You have 31 days from the date of the event to report and update your benefits with the Human Resources Department.  Changes to your benefits need to be consistent with the change in family status.

 

 

 

 

 

 

WHAT IS A DEDUCTIBLE?

 

A deductible is the amount of money you or your dependents must pay toward a health claim before your insurance company makes any payments for health care services rendered.

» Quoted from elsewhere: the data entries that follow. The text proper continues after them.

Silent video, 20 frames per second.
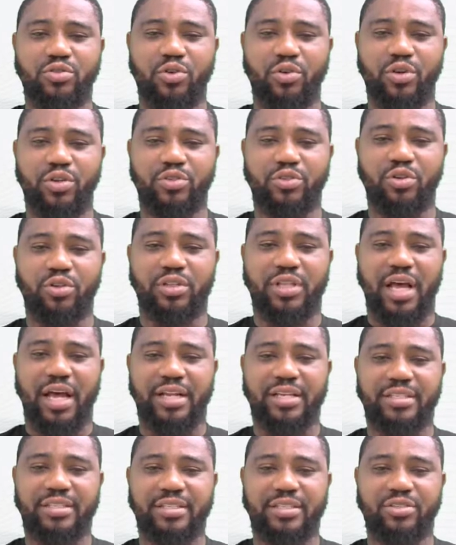horizontal,
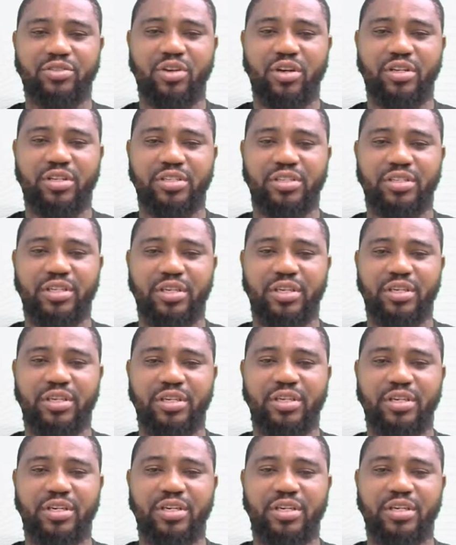this one is
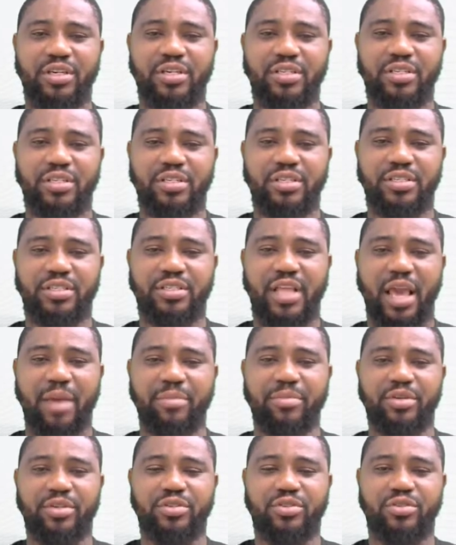the
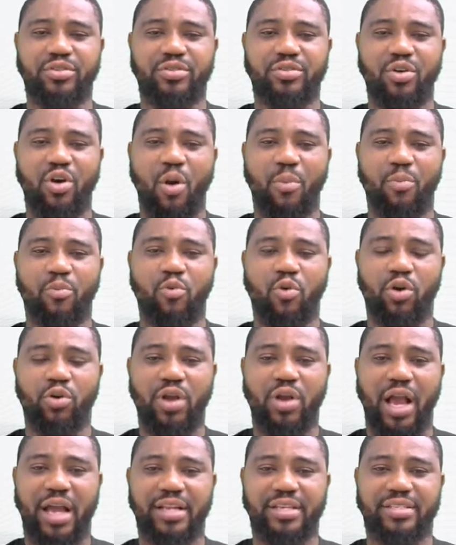stem is upward,
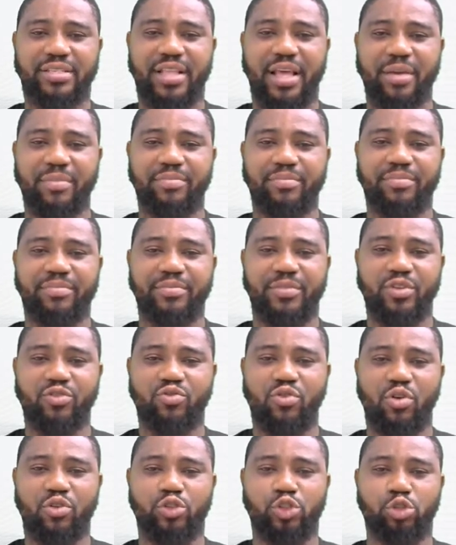look at the stem.
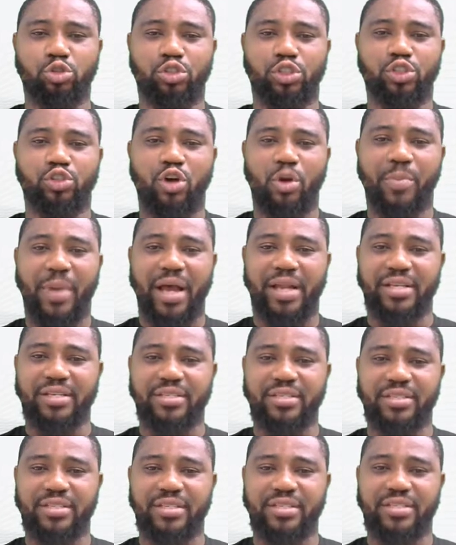This one shooting up at
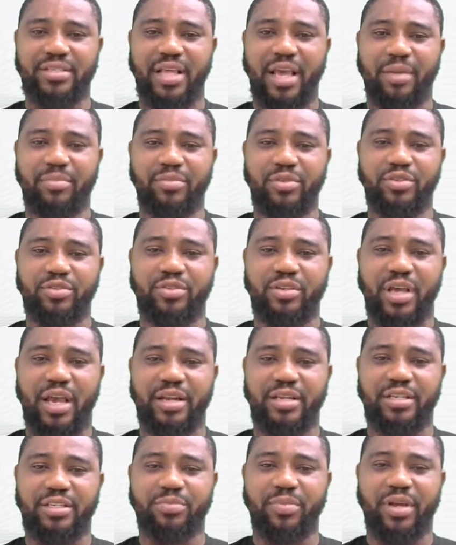this is the stem. This is why
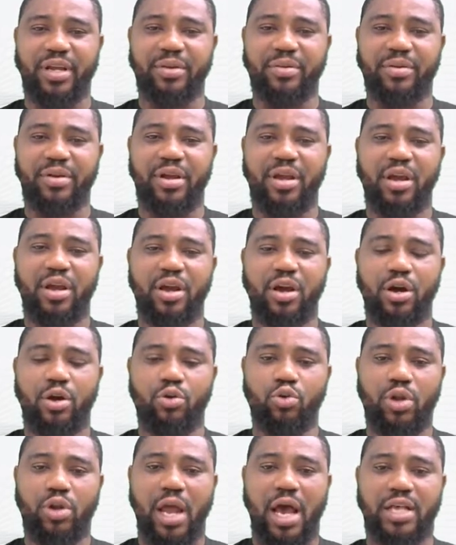it's playing
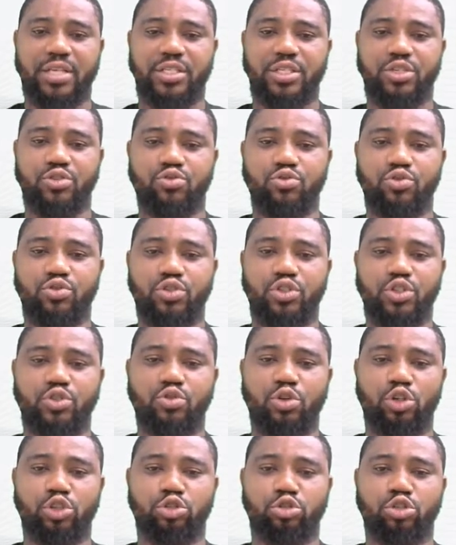role as the roots.
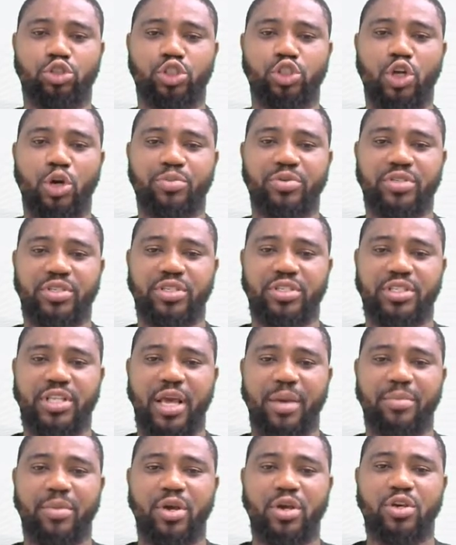This one shooting up is the
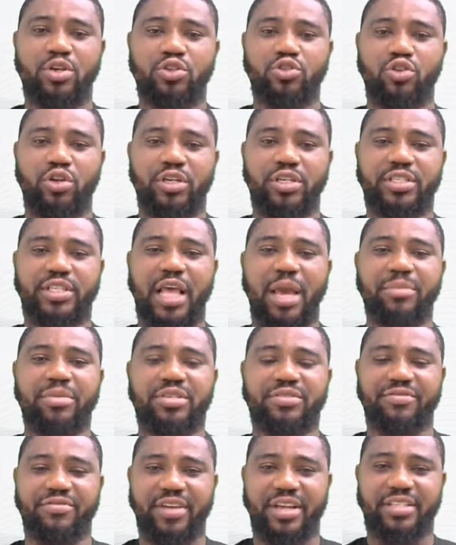stem. So the stem
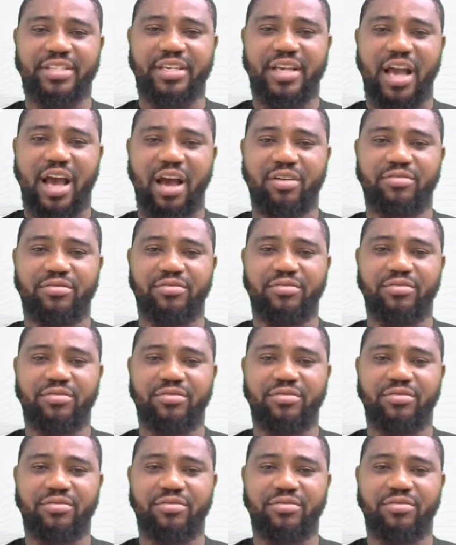is vertical.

For example, if you have a $1,000 deductible, you would be required to pay the first $1,000, in total, of any claims during a plan year. The deductible excludes Copayments where applicable. 

 

WHAT IS COINSURANCE?

 

Coinsurance is the amount expressed as a percentage of covered health services that you must pay after you have satisfied your plan deductible.

 

WHEN DO I PAY A COPAYMENT?

 

If you are enrolled in the medical plan expect to pay a Copayment for doctors visits, emergency room visits and urgent care center visits. 

 

HOW TO CHOOSE BETWEEN AN URGENT CARE CENTER VS. EMERGENCY ROOM?

 

If you need medical care when your regular doctor is not available, think about going to an urgent care center. The urgent care center should be used for minor emergencies (fever, cough, pain, etc.) when your physician’s office is closed and your symptoms are too severe to wait until the office reopens or when you are out-of-town. The Copayment is less for the urgent care center than the ER and getting care at the urgent care center will most certainly be faster than an ER visit.  Emergency rooms should only be used for true emergencies such as broken bones, vigorous bleeding or severe pain. The next time you are faced with decidingwhere to go, be sure to evaluate all your options and choose the setting that best suits your illness or injury. Of course, in a true emergency, seek the appropriate care without delay. For more helpful information about your decision to seek emergency or urgent care, please refer to the next page.

 

WHAT IS OUT-OF-POCKET LIMIT? 

 

The maximum amount (deductible and coinsurance) that an insured will have to pay for covered expenses under a plan. Once the out-of-pocket limit is reached, the plan will cover eligible expenses at 100%.

 

WHAT IS AN EXPLANATION OF BENEFITS (EOB)?

 

An EOB is a description the insurance company sends to you explaining the health care charges that you incurred and the services for which your doctor has requested payment. You should compare your EOB to the bill you receive from the doctor. All data on your EOB should match the information that appears on the statements you receive from your doctor.  If it doesn’t, contact the doctor’s office immediately.  

 

WHAT IS PREVENTIVE CARE?

 

Preventive care is proactive, comprehensive care that emphasizes prevention and early detection. This care includes physical exams, immunizations, well woman and well man exams. Be sure your child gets routine checkups and vaccines as needed, both of which can prevent medical problems (and bills) down the road. Also, adults should get preventive screenings recommended for their age to detect health conditions early. Remember all preventive care benefits are covered 100% when you visit an In-Network provider.  

 

WHAT IS THE DIFFERENCE BETWEEN GENERIC AND BRAND NAME DRUGS?

 

The difference between generic and brand name medications lies in the name of the drug and the cost. Generic drugs cost much less than brand name drugs, save you and your employer money, and provide the same health benefits as brand name drugs. 

 

WHAT IS THE BENEFIT OF MAIL ORDER DRUGS?

 

Mail order drugs are perfect for patients who take medication on an ongoing basis. Examples are high blood pressure medication, high cholesterol medication, insulin and birth control. Mail Order drugs are convenient because they are delivered to your door step which relieves the stress of standing in line at the pharmacy.

 

WHAT SHOULD I ASK MY DOCTOR?

 

Amazingly, many patients do not ask their doctor basic questions. “How much will my treatment cost?” “Can I be treated another way that is equally effective but less costly?” “What are the risks?” “What are the side effects?” Having a dialogue with your physician can help you better understand how his or her care decisions affect your health plan costs. It will also help your doctor get to know you better, and consequently prescribe treatment that is more effective.